[Collected data entries]
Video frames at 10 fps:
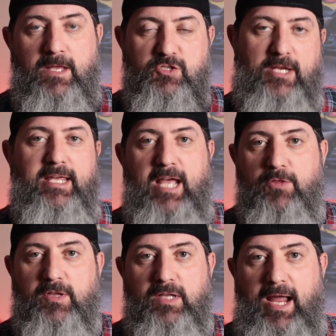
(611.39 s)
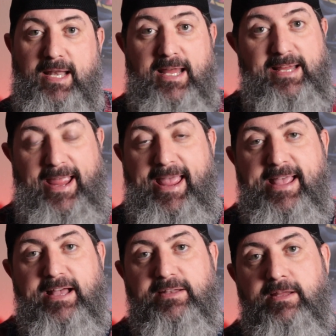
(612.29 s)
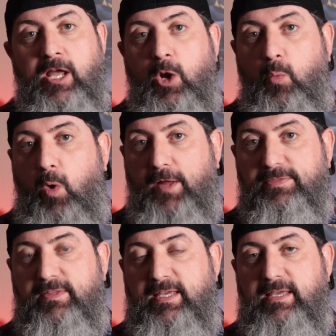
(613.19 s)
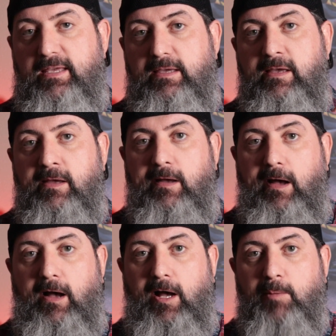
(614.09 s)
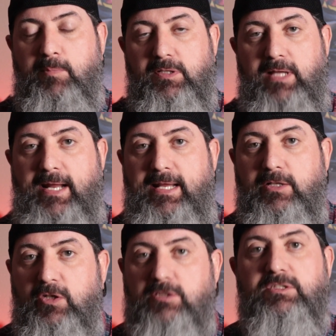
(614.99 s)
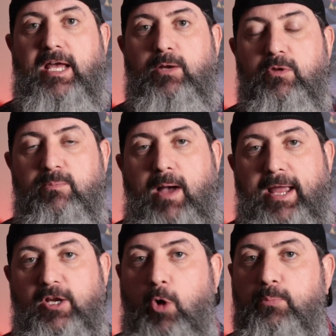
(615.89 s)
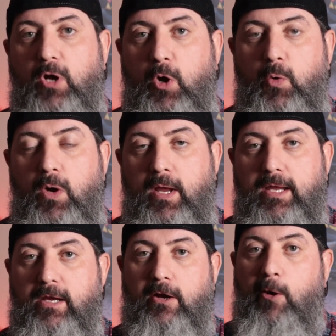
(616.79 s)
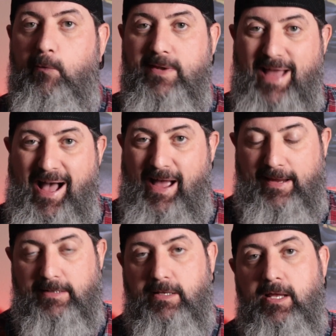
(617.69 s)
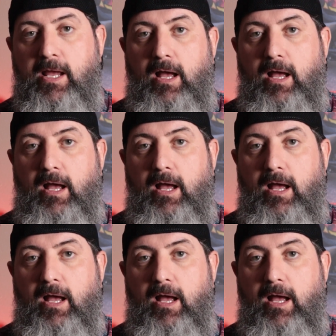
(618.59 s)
checking out the lighting and what the lighting looks like with my GoPro Hero 9,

*WHAT THE EXERCISE ASKS:* Omit the pictures. Repeat the rest of the data exactly.

*EXPECTED ANSWER:*
Video frames at 10 fps:
(611.39 s)
(612.29 s)
(613.19 s)
(614.09 s)
(614.99 s)
(615.89 s)
(616.79 s)
(617.69 s)
(618.59 s)
checking out the lighting and what the lighting looks like with my GoPro Hero 9,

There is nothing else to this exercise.